Она слабо улыбается.
— Это логично. Конечно, мне интересна эта тема, и меня к этому тянет. Разобраться в твоем желании наказывать и убивать людей…
— Я никогда не убивал людей. — Никто из них не был человеком.
Она поджимает губы.
— Почему ловушки, Грейсон?
От ее вопроса я напрягаюсь. Не хочу об этом говорить.
— Почему бы и нет? Разве мы все — не жертвы какой-то ловушки? Жена в несчастливом браке. Ребенок, запертый в семье без любви. Женщина, попавшая в ловушку бесполезной, неудовлетворительной работы. — Я перевожу взгляд на ее рот. Атласно-розовые губы подергиваются.
— Теоретически. И эти ловушки не опасны для жизни.
— Но они могут быть…
— Ваши же ловушки предназначены для того, чтобы забирать жизни, Грейсон. Ваши жертвы вынуждены участвовать в них против воли.
Я глубоко вздыхаю.
— Это никогда не противоречит их воле. Их туда приводят их решения. Они должны нести ответственность за свои действия. Я лишь слежу за развязкой. Предлагаю им последний выбор, шанс искупить свою вину, а это больше, чем может предложить любой бог.
Ее рука медленно движется к карману, но вместо этого она кладет ее на подлокотник.
— Вы считаете себя богом? Предоставляющим своим жертвам шанс искупления?
Она может придумать что-то получше. Что-то получше этого невнятного лепета.

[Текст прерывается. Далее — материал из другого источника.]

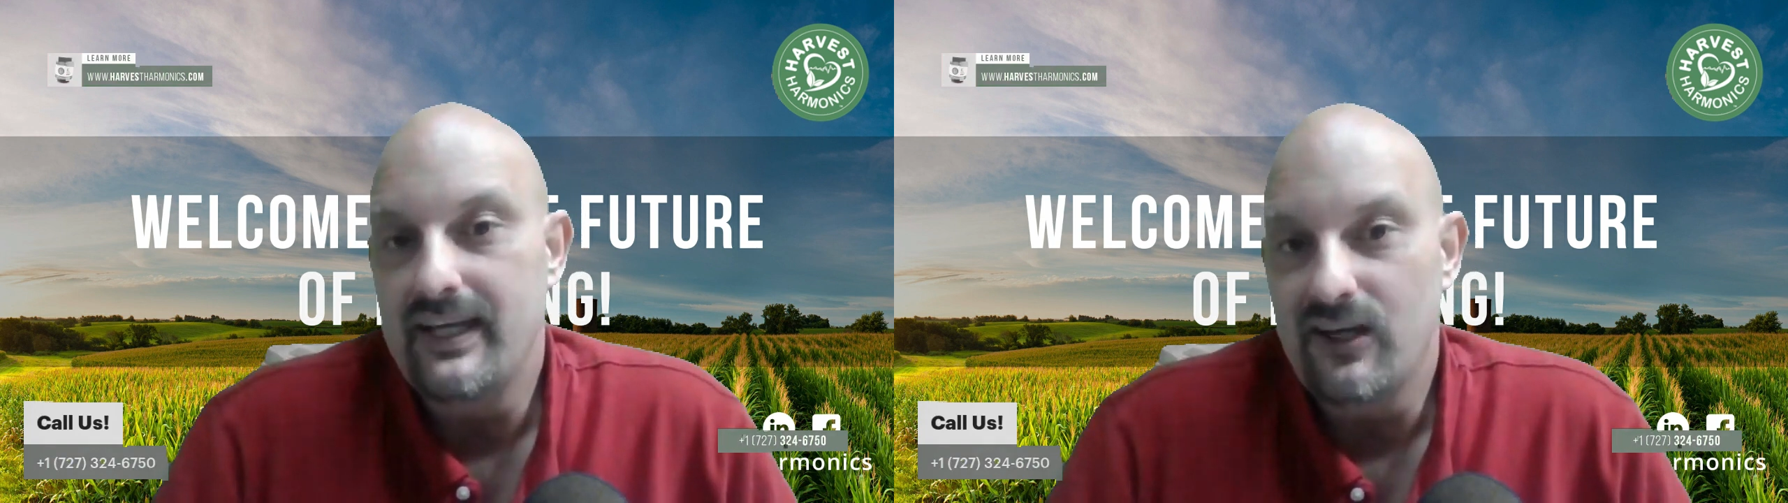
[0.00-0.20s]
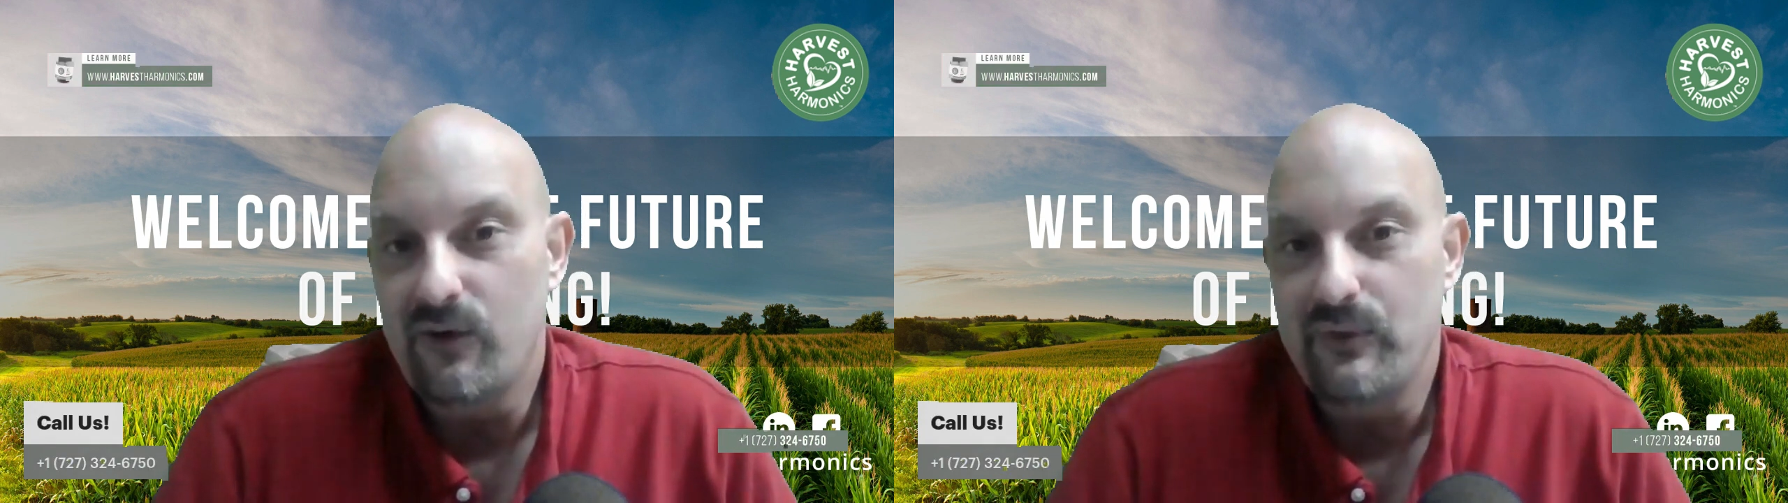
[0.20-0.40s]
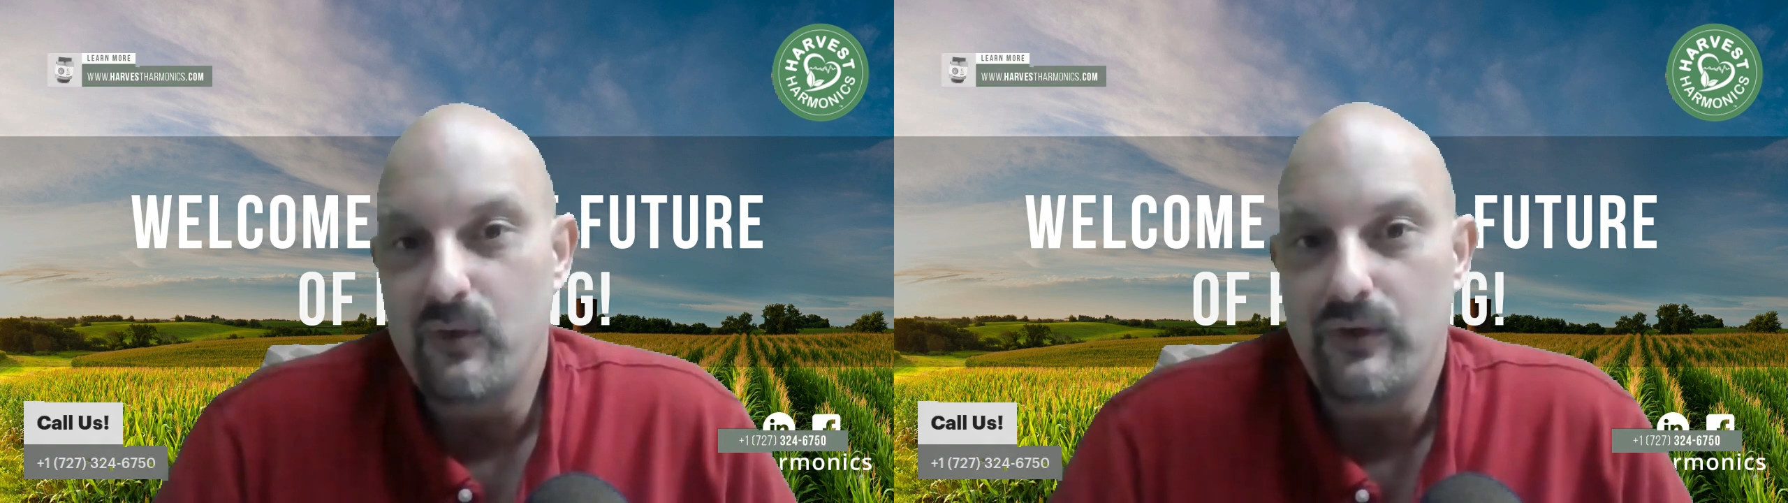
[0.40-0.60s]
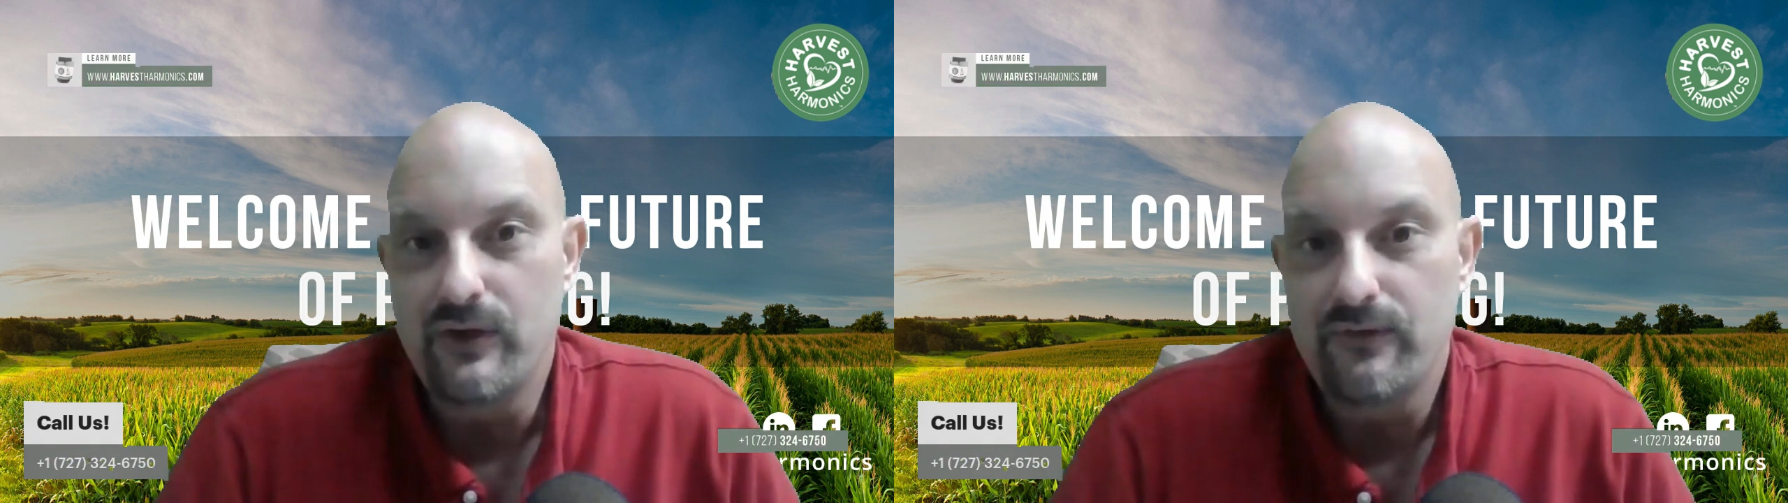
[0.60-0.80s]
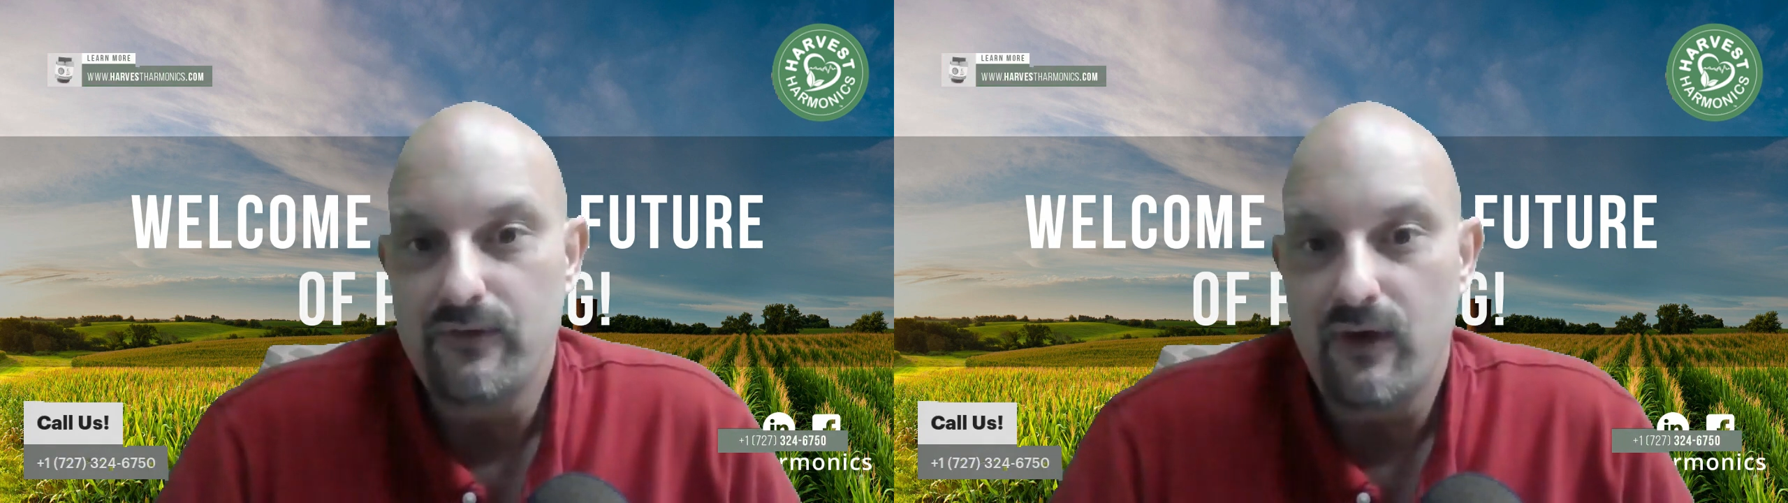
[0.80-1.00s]
can help you and
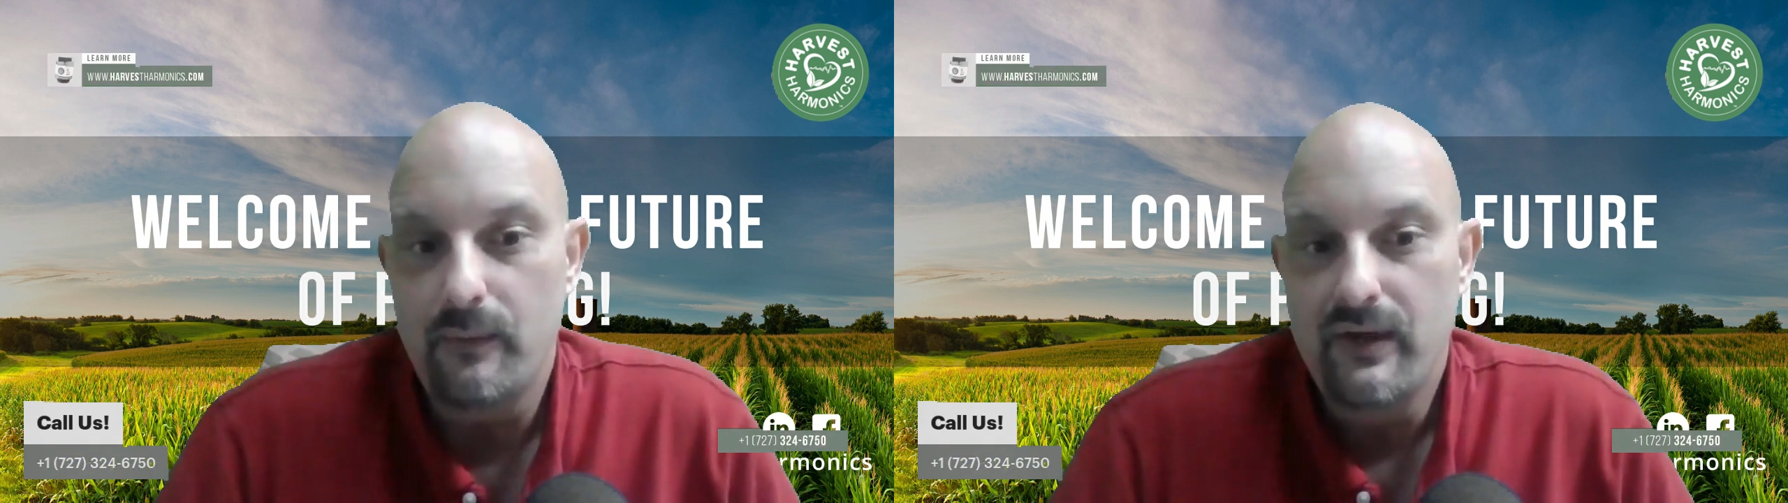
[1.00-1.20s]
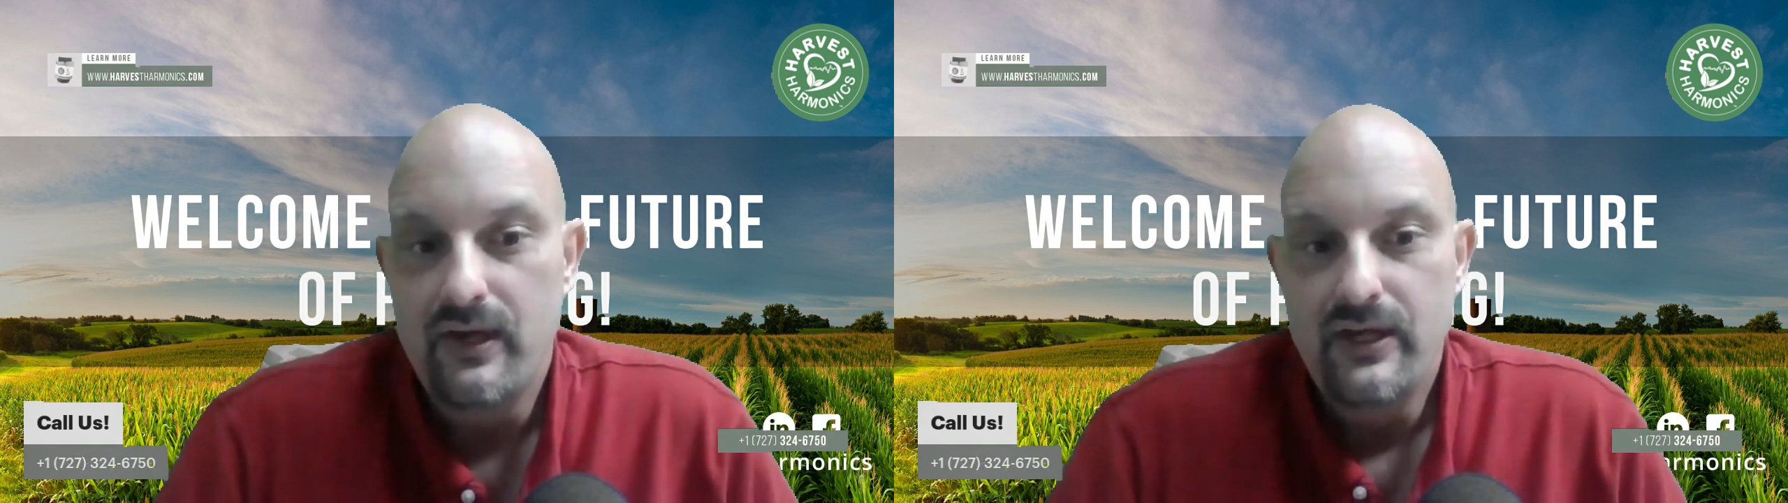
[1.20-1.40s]
your farm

— Нет, я считаю себя охотником. Они не жертвы, а хищники, крадущиеся по лесу в поисках добычи. Если они оказались в ловушке охотника, значит, им не следовало заходить в этот лес.
Она облизывает губы. На мгновение появляется ее язык, чтобы подразнить меня. Один из ее грехов — соблазнение.
— Эта комната спроектирована как ловушка, — продолжаю я. — Вы заманиваете душевнобольных обещаниями выздоровления и свободы. Может, не физической свободы, а свободы от внутренних демонов. Как только они оказываются закованы в кандалы, — я дергаю цепи, — вы наслаждаетесь их страшными историями во имя психологии. Питаетесь ими, утоляя жажду извращенного любопытства. А потом публикуете статьи о бедных проклятых душах, у которых никогда не было шанса на спасение. Вы пожинаете славу, используя убийц и самих жертв.
Она тяжело и хрипло вздыхает. Ее вздох доносится до меня, скользит по коже, делая расстояние между нами невыносимым.
— Вы всегда так осуждаете людей?
Это линия допроса ни к чему нас не приведет.
— Нет, но мне всегда нравились паззлы.
— Паззлы, — повторяет она. — Почему?
Перед глазами непроизвольно всплывают воспоминания из детства. Я подавляю их.
— Мне нравится сама идея, что у каждой детали есть предназначение. Место, которому она принадлежит.
Лондон опускает ноги и выпрямляется, сидя в кресле. Она такая миниатюрная, что может свернуться в нем калачиком.